═════ Provided information

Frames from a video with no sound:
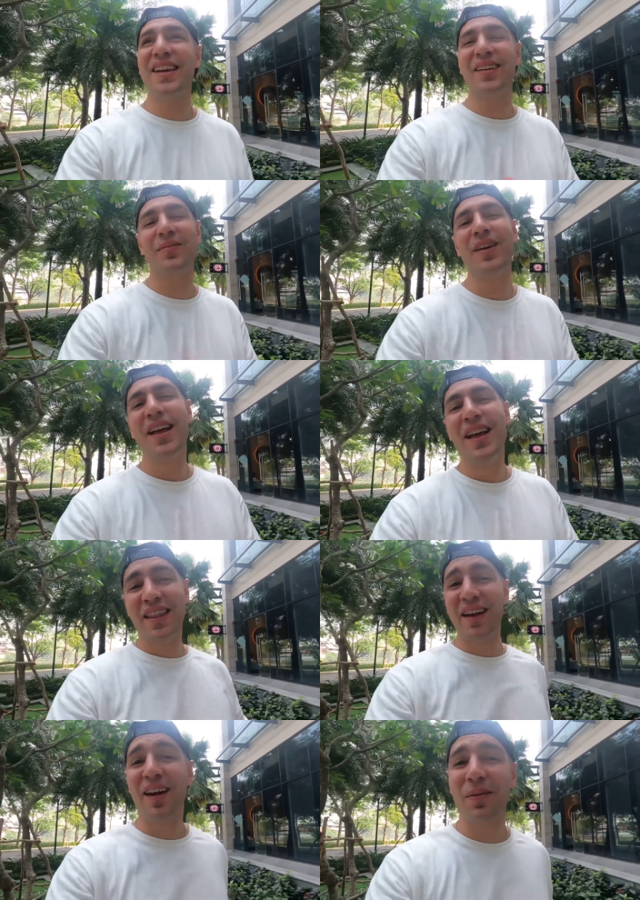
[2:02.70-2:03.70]
them.
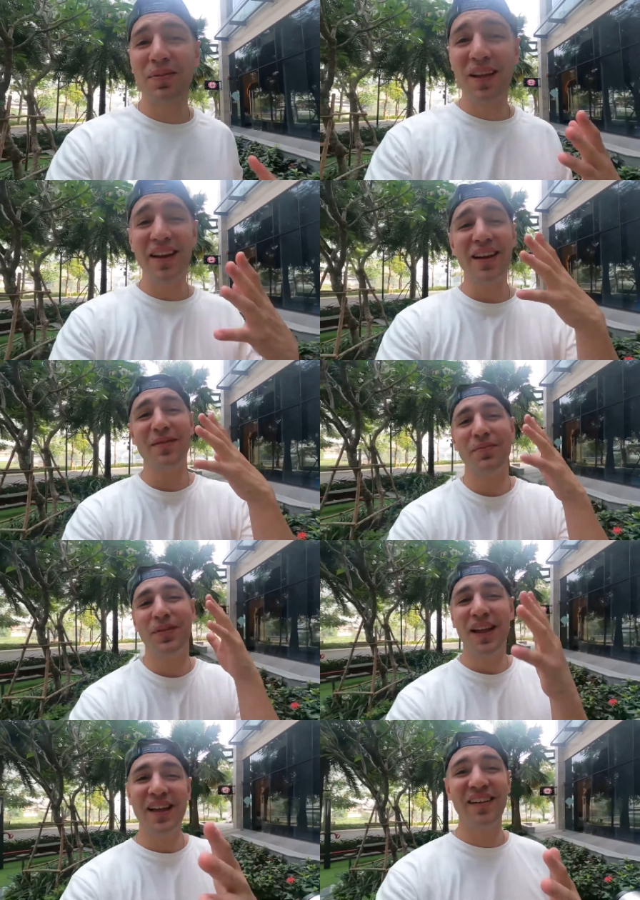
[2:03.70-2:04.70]
There are plenty of
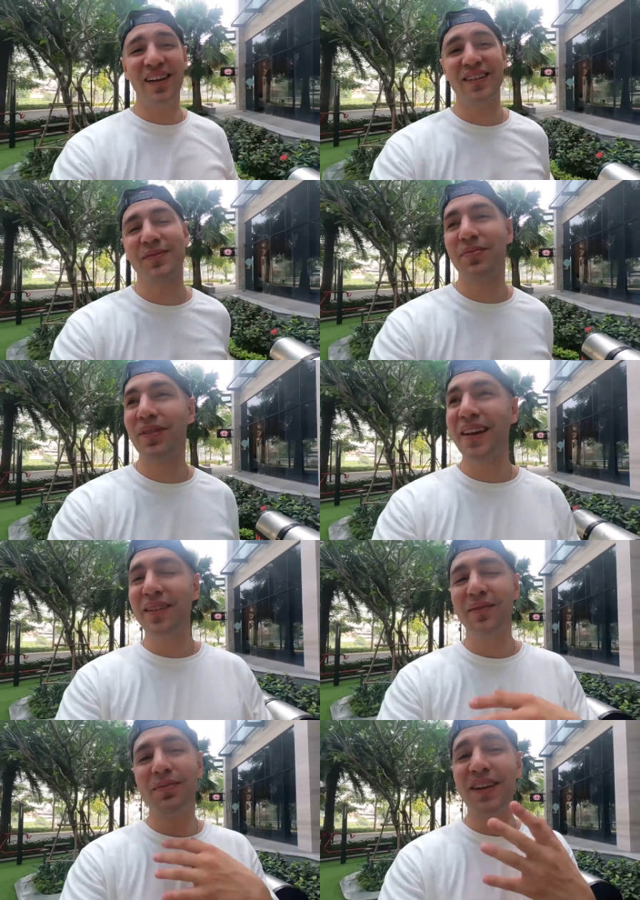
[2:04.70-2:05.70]
playgrounds, plenty
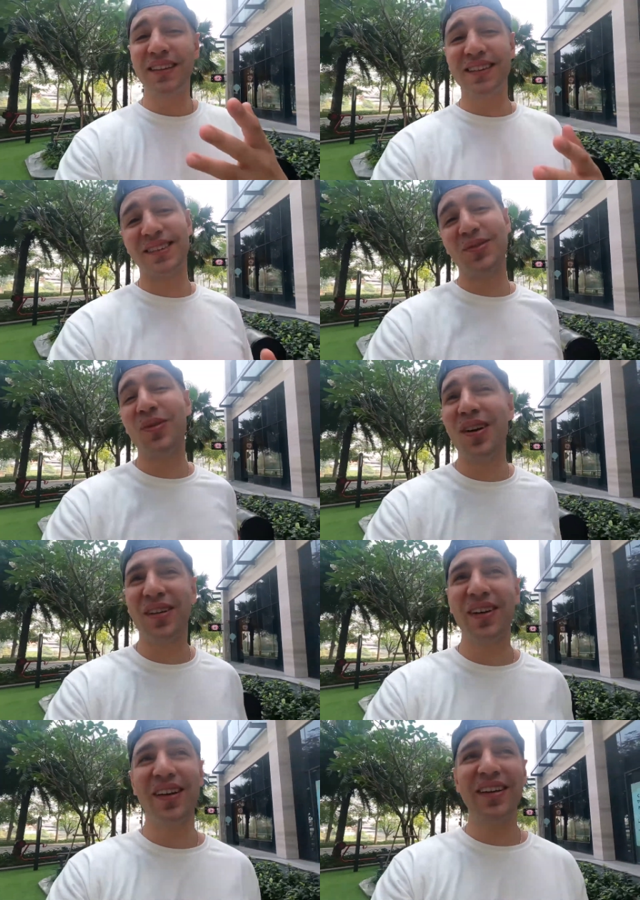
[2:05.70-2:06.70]
of places to walk
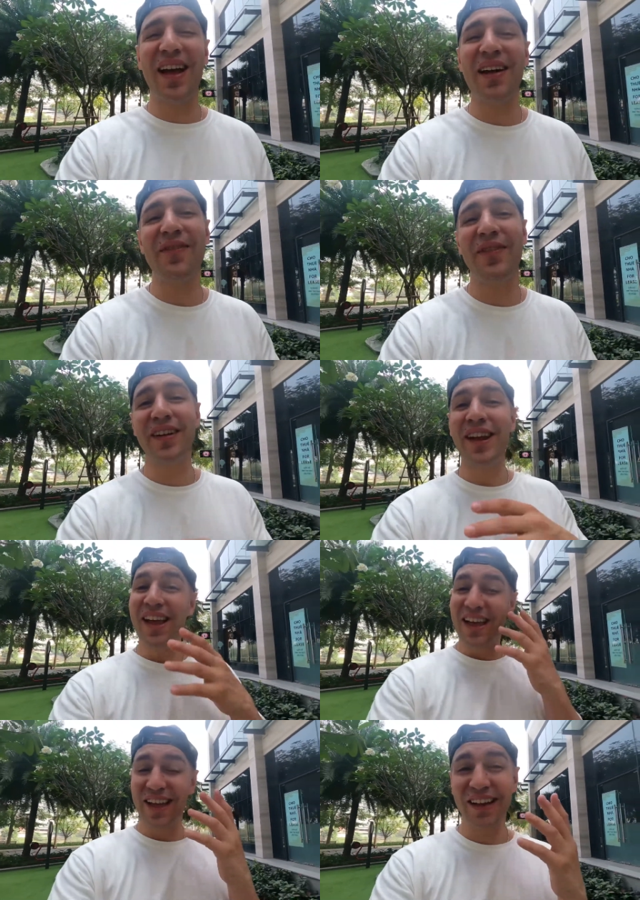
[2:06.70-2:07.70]
around and have fun,
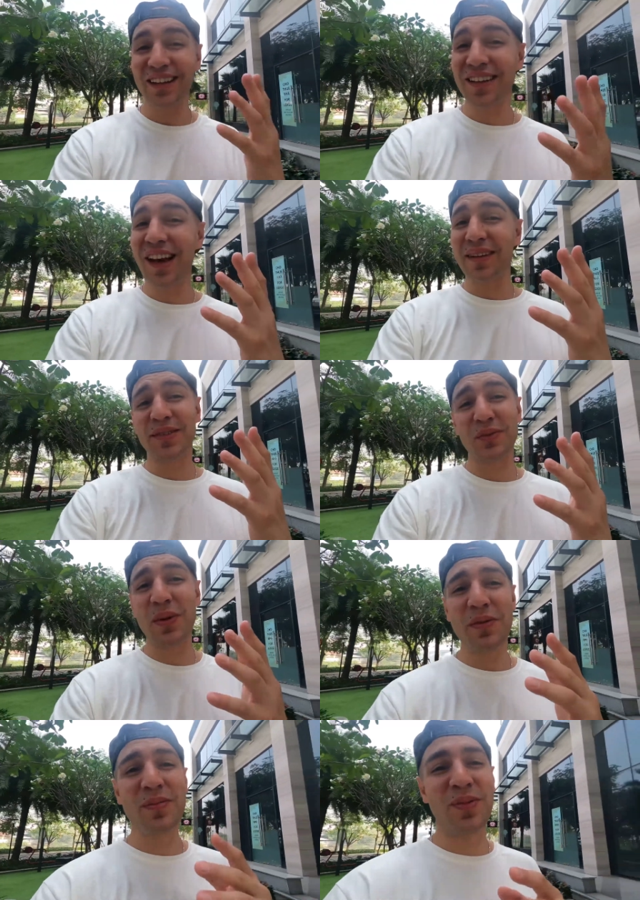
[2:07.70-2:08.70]
and a lot of
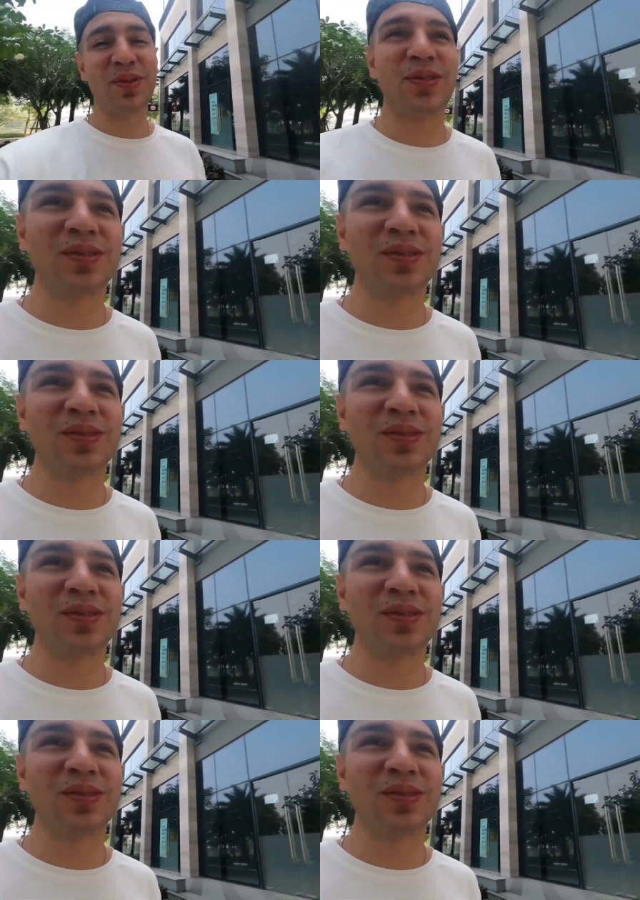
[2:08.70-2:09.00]
swimming pools.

══════════

◆ Problem to work on
Give back all of the entries above exactly, with the pictures excluded.

◆ Your response
Frames from a video with no sound:
[2:02.70-2:03.70]
them.
[2:03.70-2:04.70]
There are plenty of
[2:04.70-2:05.70]
playgrounds, plenty
[2:05.70-2:06.70]
of places to walk
[2:06.70-2:07.70]
around and have fun,
[2:07.70-2:08.70]
and a lot of
[2:08.70-2:09.00]
swimming pools.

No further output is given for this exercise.